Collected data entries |
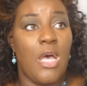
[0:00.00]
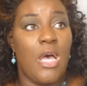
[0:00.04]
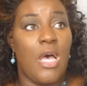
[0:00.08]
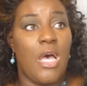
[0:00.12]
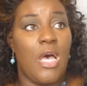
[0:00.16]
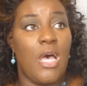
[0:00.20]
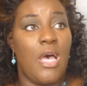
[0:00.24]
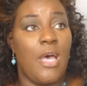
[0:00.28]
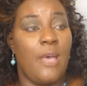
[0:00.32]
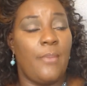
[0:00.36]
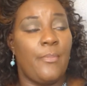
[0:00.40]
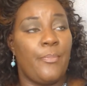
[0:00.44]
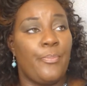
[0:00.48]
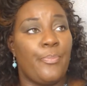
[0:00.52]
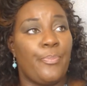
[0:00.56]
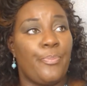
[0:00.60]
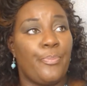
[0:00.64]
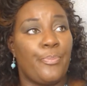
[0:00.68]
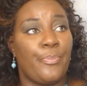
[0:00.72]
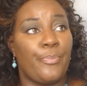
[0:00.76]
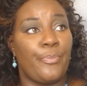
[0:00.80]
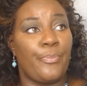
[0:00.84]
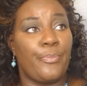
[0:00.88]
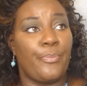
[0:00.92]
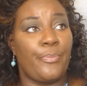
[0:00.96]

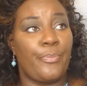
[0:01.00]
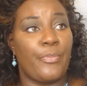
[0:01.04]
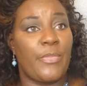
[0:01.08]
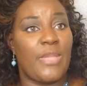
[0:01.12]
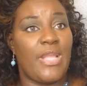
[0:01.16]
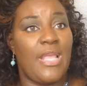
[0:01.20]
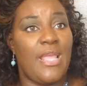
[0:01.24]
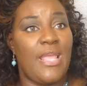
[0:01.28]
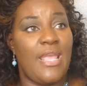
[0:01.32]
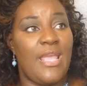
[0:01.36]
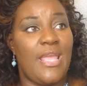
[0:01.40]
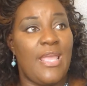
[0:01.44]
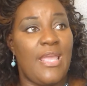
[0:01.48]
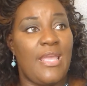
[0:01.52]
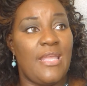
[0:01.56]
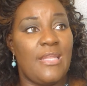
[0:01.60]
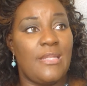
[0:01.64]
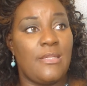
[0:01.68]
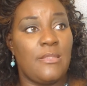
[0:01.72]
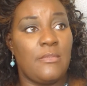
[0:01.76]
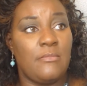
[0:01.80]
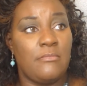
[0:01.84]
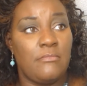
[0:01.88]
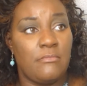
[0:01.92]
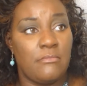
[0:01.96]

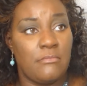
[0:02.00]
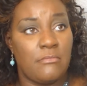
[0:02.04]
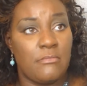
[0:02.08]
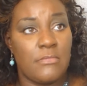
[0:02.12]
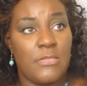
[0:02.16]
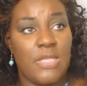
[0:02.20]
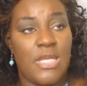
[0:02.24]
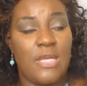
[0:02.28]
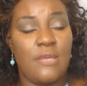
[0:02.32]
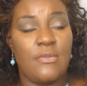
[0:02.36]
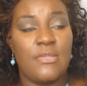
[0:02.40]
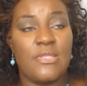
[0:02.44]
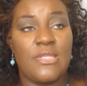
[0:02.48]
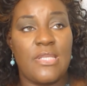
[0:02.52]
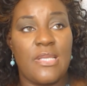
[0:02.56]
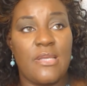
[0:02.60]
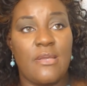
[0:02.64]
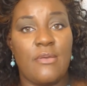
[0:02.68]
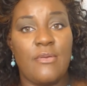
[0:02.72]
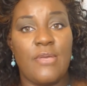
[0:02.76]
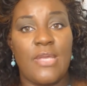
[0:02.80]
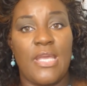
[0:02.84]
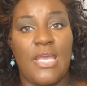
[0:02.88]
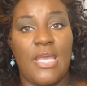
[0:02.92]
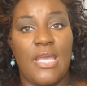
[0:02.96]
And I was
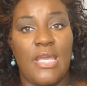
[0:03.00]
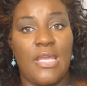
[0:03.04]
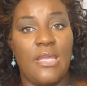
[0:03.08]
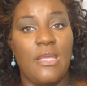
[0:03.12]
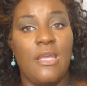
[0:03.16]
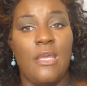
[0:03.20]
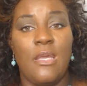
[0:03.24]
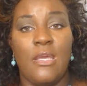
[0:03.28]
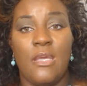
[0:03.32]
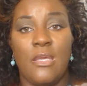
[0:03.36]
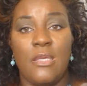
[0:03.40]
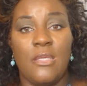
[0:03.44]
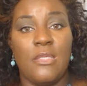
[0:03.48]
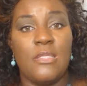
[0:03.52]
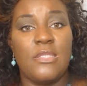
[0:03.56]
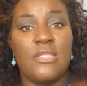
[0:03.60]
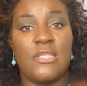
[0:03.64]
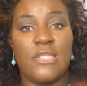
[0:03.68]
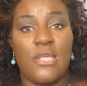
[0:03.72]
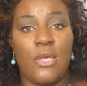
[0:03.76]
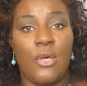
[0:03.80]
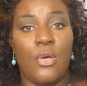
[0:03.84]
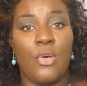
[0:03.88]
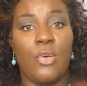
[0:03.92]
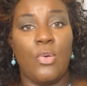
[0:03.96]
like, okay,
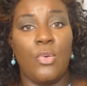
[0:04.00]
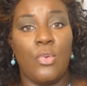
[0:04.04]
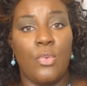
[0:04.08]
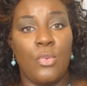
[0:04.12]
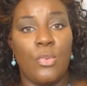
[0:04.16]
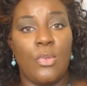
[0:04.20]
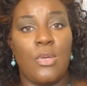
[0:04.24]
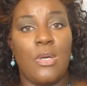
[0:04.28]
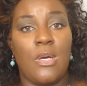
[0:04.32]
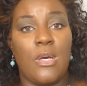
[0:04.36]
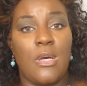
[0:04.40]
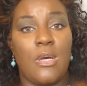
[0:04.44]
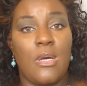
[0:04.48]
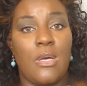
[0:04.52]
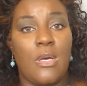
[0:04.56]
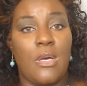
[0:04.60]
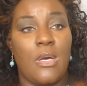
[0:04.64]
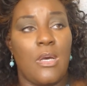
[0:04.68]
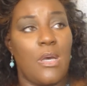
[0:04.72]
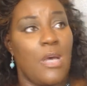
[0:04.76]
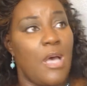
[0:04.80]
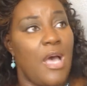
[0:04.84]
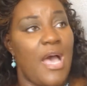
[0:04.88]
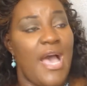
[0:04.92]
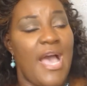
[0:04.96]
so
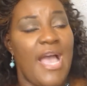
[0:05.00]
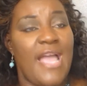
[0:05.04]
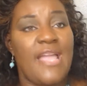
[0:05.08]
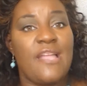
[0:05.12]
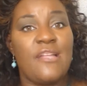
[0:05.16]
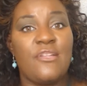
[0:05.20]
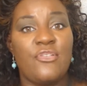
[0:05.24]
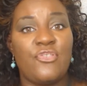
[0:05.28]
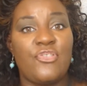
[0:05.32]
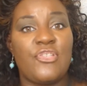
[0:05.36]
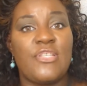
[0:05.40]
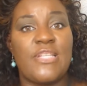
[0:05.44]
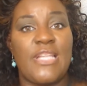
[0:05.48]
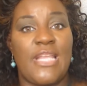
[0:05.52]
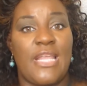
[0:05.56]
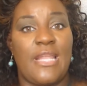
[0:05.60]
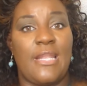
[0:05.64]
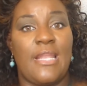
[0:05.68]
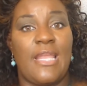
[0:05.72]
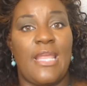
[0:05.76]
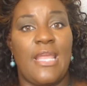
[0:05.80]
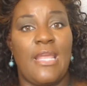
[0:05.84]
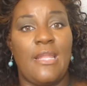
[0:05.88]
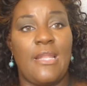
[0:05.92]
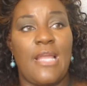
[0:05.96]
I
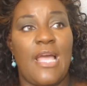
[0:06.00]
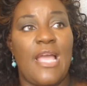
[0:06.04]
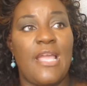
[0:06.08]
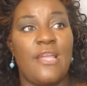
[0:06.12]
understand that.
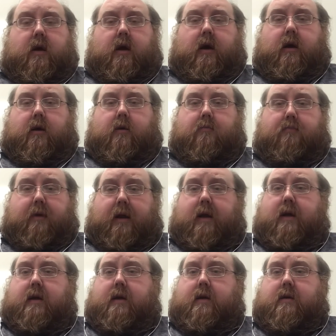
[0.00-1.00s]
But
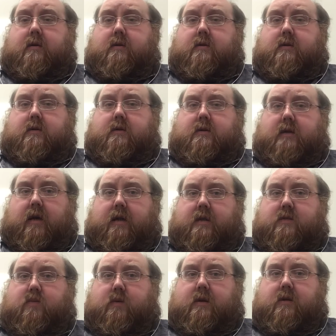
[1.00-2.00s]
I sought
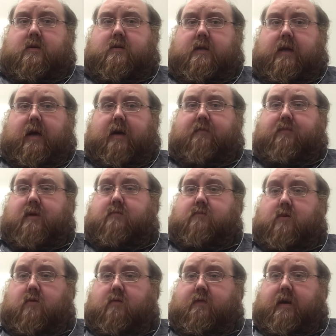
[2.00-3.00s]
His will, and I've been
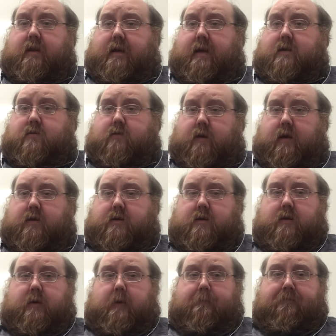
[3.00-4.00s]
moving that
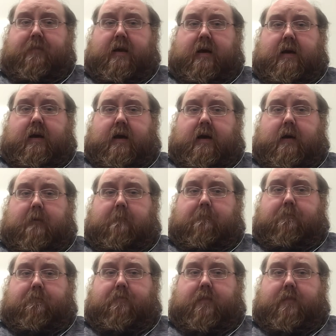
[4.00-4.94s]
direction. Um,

What is being asked | Return all the data above as written, leaving out only the pictures.

Answer section |
[0:00.00]
[0:00.04]
[0:00.08]
[0:00.12]
[0:00.16]
[0:00.20]
[0:00.24]
[0:00.28]
[0:00.32]
[0:00.36]
[0:00.40]
[0:00.44]
[0:00.48]
[0:00.52]
[0:00.56]
[0:00.60]
[0:00.64]
[0:00.68]
[0:00.72]
[0:00.76]
[0:00.80]
[0:00.84]
[0:00.88]
[0:00.92]
[0:00.96]

[0:01.00]
[0:01.04]
[0:01.08]
[0:01.12]
[0:01.16]
[0:01.20]
[0:01.24]
[0:01.28]
[0:01.32]
[0:01.36]
[0:01.40]
[0:01.44]
[0:01.48]
[0:01.52]
[0:01.56]
[0:01.60]
[0:01.64]
[0:01.68]
[0:01.72]
[0:01.76]
[0:01.80]
[0:01.84]
[0:01.88]
[0:01.92]
[0:01.96]

[0:02.00]
[0:02.04]
[0:02.08]
[0:02.12]
[0:02.16]
[0:02.20]
[0:02.24]
[0:02.28]
[0:02.32]
[0:02.36]
[0:02.40]
[0:02.44]
[0:02.48]
[0:02.52]
[0:02.56]
[0:02.60]
[0:02.64]
[0:02.68]
[0:02.72]
[0:02.76]
[0:02.80]
[0:02.84]
[0:02.88]
[0:02.92]
[0:02.96]
And I was
[0:03.00]
[0:03.04]
[0:03.08]
[0:03.12]
[0:03.16]
[0:03.20]
[0:03.24]
[0:03.28]
[0:03.32]
[0:03.36]
[0:03.40]
[0:03.44]
[0:03.48]
[0:03.52]
[0:03.56]
[0:03.60]
[0:03.64]
[0:03.68]
[0:03.72]
[0:03.76]
[0:03.80]
[0:03.84]
[0:03.88]
[0:03.92]
[0:03.96]
like, okay,
[0:04.00]
[0:04.04]
[0:04.08]
[0:04.12]
[0:04.16]
[0:04.20]
[0:04.24]
[0:04.28]
[0:04.32]
[0:04.36]
[0:04.40]
[0:04.44]
[0:04.48]
[0:04.52]
[0:04.56]
[0:04.60]
[0:04.64]
[0:04.68]
[0:04.72]
[0:04.76]
[0:04.80]
[0:04.84]
[0:04.88]
[0:04.92]
[0:04.96]
so
[0:05.00]
[0:05.04]
[0:05.08]
[0:05.12]
[0:05.16]
[0:05.20]
[0:05.24]
[0:05.28]
[0:05.32]
[0:05.36]
[0:05.40]
[0:05.44]
[0:05.48]
[0:05.52]
[0:05.56]
[0:05.60]
[0:05.64]
[0:05.68]
[0:05.72]
[0:05.76]
[0:05.80]
[0:05.84]
[0:05.88]
[0:05.92]
[0:05.96]
I
[0:06.00]
[0:06.04]
[0:06.08]
[0:06.12]
understand that.
[0.00-1.00s]
But
[1.00-2.00s]
I sought
[2.00-3.00s]
His will, and I've been
[3.00-4.00s]
moving that
[4.00-4.94s]
direction. Um,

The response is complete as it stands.